→ What you are asked to do: Each of the following records is to be output exactly.

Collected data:
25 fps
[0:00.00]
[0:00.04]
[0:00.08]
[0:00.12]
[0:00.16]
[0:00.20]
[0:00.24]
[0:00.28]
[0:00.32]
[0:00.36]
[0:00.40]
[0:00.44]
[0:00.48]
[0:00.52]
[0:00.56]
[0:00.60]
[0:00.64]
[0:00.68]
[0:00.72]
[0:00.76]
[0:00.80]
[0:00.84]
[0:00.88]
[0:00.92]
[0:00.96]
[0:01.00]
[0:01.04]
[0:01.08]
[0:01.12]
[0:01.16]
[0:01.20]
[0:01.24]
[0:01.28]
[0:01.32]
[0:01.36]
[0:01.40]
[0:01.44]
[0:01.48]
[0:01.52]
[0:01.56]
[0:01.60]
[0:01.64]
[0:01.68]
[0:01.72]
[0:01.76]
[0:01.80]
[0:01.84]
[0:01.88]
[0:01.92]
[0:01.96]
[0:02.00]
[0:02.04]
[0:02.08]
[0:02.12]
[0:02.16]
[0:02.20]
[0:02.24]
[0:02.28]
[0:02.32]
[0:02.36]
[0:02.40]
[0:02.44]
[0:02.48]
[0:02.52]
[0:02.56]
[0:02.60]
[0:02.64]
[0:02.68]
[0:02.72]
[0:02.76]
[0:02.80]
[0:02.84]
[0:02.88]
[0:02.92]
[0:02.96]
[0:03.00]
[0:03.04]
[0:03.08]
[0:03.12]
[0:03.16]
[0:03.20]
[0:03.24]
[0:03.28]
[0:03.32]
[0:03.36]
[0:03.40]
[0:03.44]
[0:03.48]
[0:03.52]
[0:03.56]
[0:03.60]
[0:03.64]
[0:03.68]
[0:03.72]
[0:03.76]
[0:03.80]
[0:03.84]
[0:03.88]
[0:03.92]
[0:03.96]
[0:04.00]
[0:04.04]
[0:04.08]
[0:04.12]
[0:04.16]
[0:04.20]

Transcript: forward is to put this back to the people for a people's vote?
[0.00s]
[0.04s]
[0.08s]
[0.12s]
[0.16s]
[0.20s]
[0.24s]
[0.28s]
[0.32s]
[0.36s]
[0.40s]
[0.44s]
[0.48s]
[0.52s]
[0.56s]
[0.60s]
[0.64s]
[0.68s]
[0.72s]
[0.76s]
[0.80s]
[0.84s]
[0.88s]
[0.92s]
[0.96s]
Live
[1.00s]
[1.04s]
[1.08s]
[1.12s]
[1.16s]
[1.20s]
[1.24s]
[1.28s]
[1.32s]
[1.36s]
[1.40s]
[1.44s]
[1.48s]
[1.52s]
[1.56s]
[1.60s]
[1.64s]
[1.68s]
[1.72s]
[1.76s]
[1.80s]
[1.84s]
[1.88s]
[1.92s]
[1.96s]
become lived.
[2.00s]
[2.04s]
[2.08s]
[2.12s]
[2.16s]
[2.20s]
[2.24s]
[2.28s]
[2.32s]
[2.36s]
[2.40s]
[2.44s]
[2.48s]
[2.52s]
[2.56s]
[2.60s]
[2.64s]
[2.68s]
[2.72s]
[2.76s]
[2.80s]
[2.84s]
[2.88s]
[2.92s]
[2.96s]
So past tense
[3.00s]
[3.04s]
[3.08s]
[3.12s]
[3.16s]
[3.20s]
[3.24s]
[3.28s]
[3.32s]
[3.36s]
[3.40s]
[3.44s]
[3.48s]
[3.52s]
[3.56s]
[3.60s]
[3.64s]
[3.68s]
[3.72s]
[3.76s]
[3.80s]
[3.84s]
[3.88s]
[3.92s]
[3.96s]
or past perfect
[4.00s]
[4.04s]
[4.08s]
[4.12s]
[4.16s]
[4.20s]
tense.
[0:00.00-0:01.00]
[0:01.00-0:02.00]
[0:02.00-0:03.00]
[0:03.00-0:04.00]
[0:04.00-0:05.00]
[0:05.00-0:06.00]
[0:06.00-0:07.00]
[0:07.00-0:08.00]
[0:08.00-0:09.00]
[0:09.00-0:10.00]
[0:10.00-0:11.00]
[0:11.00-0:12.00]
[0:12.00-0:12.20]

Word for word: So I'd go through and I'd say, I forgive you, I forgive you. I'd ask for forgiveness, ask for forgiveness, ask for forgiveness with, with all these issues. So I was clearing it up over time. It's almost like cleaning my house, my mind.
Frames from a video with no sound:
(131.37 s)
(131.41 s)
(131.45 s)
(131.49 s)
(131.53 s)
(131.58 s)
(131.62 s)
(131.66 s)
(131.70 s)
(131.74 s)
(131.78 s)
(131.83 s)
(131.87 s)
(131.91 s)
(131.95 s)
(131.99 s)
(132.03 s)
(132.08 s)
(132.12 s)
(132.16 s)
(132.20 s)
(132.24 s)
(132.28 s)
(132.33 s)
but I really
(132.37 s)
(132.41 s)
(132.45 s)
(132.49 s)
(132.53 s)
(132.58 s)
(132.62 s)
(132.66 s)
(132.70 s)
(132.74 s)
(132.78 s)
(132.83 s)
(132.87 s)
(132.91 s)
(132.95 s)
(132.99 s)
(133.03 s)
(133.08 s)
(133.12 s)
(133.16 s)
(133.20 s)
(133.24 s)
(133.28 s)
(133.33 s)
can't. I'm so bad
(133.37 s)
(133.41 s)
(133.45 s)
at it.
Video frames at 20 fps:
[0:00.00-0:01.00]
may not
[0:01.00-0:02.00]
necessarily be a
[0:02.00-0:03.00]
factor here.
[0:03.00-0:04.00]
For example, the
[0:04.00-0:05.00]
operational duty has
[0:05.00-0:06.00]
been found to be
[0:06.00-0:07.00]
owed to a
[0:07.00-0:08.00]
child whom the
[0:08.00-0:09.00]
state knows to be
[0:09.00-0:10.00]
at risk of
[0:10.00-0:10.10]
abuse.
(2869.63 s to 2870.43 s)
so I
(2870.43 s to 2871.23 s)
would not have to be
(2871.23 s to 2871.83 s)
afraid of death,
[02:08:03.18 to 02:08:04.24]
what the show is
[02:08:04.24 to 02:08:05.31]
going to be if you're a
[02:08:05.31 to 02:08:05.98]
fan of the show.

→ Answer to the exercise:
25 fps
[0:00.00]
[0:00.04]
[0:00.08]
[0:00.12]
[0:00.16]
[0:00.20]
[0:00.24]
[0:00.28]
[0:00.32]
[0:00.36]
[0:00.40]
[0:00.44]
[0:00.48]
[0:00.52]
[0:00.56]
[0:00.60]
[0:00.64]
[0:00.68]
[0:00.72]
[0:00.76]
[0:00.80]
[0:00.84]
[0:00.88]
[0:00.92]
[0:00.96]
[0:01.00]
[0:01.04]
[0:01.08]
[0:01.12]
[0:01.16]
[0:01.20]
[0:01.24]
[0:01.28]
[0:01.32]
[0:01.36]
[0:01.40]
[0:01.44]
[0:01.48]
[0:01.52]
[0:01.56]
[0:01.60]
[0:01.64]
[0:01.68]
[0:01.72]
[0:01.76]
[0:01.80]
[0:01.84]
[0:01.88]
[0:01.92]
[0:01.96]
[0:02.00]
[0:02.04]
[0:02.08]
[0:02.12]
[0:02.16]
[0:02.20]
[0:02.24]
[0:02.28]
[0:02.32]
[0:02.36]
[0:02.40]
[0:02.44]
[0:02.48]
[0:02.52]
[0:02.56]
[0:02.60]
[0:02.64]
[0:02.68]
[0:02.72]
[0:02.76]
[0:02.80]
[0:02.84]
[0:02.88]
[0:02.92]
[0:02.96]
[0:03.00]
[0:03.04]
[0:03.08]
[0:03.12]
[0:03.16]
[0:03.20]
[0:03.24]
[0:03.28]
[0:03.32]
[0:03.36]
[0:03.40]
[0:03.44]
[0:03.48]
[0:03.52]
[0:03.56]
[0:03.60]
[0:03.64]
[0:03.68]
[0:03.72]
[0:03.76]
[0:03.80]
[0:03.84]
[0:03.88]
[0:03.92]
[0:03.96]
[0:04.00]
[0:04.04]
[0:04.08]
[0:04.12]
[0:04.16]
[0:04.20]

Transcript: forward is to put this back to the people for a people's vote?
[0.00s]
[0.04s]
[0.08s]
[0.12s]
[0.16s]
[0.20s]
[0.24s]
[0.28s]
[0.32s]
[0.36s]
[0.40s]
[0.44s]
[0.48s]
[0.52s]
[0.56s]
[0.60s]
[0.64s]
[0.68s]
[0.72s]
[0.76s]
[0.80s]
[0.84s]
[0.88s]
[0.92s]
[0.96s]
Live
[1.00s]
[1.04s]
[1.08s]
[1.12s]
[1.16s]
[1.20s]
[1.24s]
[1.28s]
[1.32s]
[1.36s]
[1.40s]
[1.44s]
[1.48s]
[1.52s]
[1.56s]
[1.60s]
[1.64s]
[1.68s]
[1.72s]
[1.76s]
[1.80s]
[1.84s]
[1.88s]
[1.92s]
[1.96s]
become lived.
[2.00s]
[2.04s]
[2.08s]
[2.12s]
[2.16s]
[2.20s]
[2.24s]
[2.28s]
[2.32s]
[2.36s]
[2.40s]
[2.44s]
[2.48s]
[2.52s]
[2.56s]
[2.60s]
[2.64s]
[2.68s]
[2.72s]
[2.76s]
[2.80s]
[2.84s]
[2.88s]
[2.92s]
[2.96s]
So past tense
[3.00s]
[3.04s]
[3.08s]
[3.12s]
[3.16s]
[3.20s]
[3.24s]
[3.28s]
[3.32s]
[3.36s]
[3.40s]
[3.44s]
[3.48s]
[3.52s]
[3.56s]
[3.60s]
[3.64s]
[3.68s]
[3.72s]
[3.76s]
[3.80s]
[3.84s]
[3.88s]
[3.92s]
[3.96s]
or past perfect
[4.00s]
[4.04s]
[4.08s]
[4.12s]
[4.16s]
[4.20s]
tense.
[0:00.00-0:01.00]
[0:01.00-0:02.00]
[0:02.00-0:03.00]
[0:03.00-0:04.00]
[0:04.00-0:05.00]
[0:05.00-0:06.00]
[0:06.00-0:07.00]
[0:07.00-0:08.00]
[0:08.00-0:09.00]
[0:09.00-0:10.00]
[0:10.00-0:11.00]
[0:11.00-0:12.00]
[0:12.00-0:12.20]

Word for word: So I'd go through and I'd say, I forgive you, I forgive you. I'd ask for forgiveness, ask for forgiveness, ask for forgiveness with, with all these issues. So I was clearing it up over time. It's almost like cleaning my house, my mind.
Frames from a video with no sound:
(131.37 s)
(131.41 s)
(131.45 s)
(131.49 s)
(131.53 s)
(131.58 s)
(131.62 s)
(131.66 s)
(131.70 s)
(131.74 s)
(131.78 s)
(131.83 s)
(131.87 s)
(131.91 s)
(131.95 s)
(131.99 s)
(132.03 s)
(132.08 s)
(132.12 s)
(132.16 s)
(132.20 s)
(132.24 s)
(132.28 s)
(132.33 s)
but I really
(132.37 s)
(132.41 s)
(132.45 s)
(132.49 s)
(132.53 s)
(132.58 s)
(132.62 s)
(132.66 s)
(132.70 s)
(132.74 s)
(132.78 s)
(132.83 s)
(132.87 s)
(132.91 s)
(132.95 s)
(132.99 s)
(133.03 s)
(133.08 s)
(133.12 s)
(133.16 s)
(133.20 s)
(133.24 s)
(133.28 s)
(133.33 s)
can't. I'm so bad
(133.37 s)
(133.41 s)
(133.45 s)
at it.
Video frames at 20 fps:
[0:00.00-0:01.00]
may not
[0:01.00-0:02.00]
necessarily be a
[0:02.00-0:03.00]
factor here.
[0:03.00-0:04.00]
For example, the
[0:04.00-0:05.00]
operational duty has
[0:05.00-0:06.00]
been found to be
[0:06.00-0:07.00]
owed to a
[0:07.00-0:08.00]
child whom the
[0:08.00-0:09.00]
state knows to be
[0:09.00-0:10.00]
at risk of
[0:10.00-0:10.10]
abuse.
(2869.63 s to 2870.43 s)
so I
(2870.43 s to 2871.23 s)
would not have to be
(2871.23 s to 2871.83 s)
afraid of death,
[02:08:03.18 to 02:08:04.24]
what the show is
[02:08:04.24 to 02:08:05.31]
going to be if you're a
[02:08:05.31 to 02:08:05.98]
fan of the show.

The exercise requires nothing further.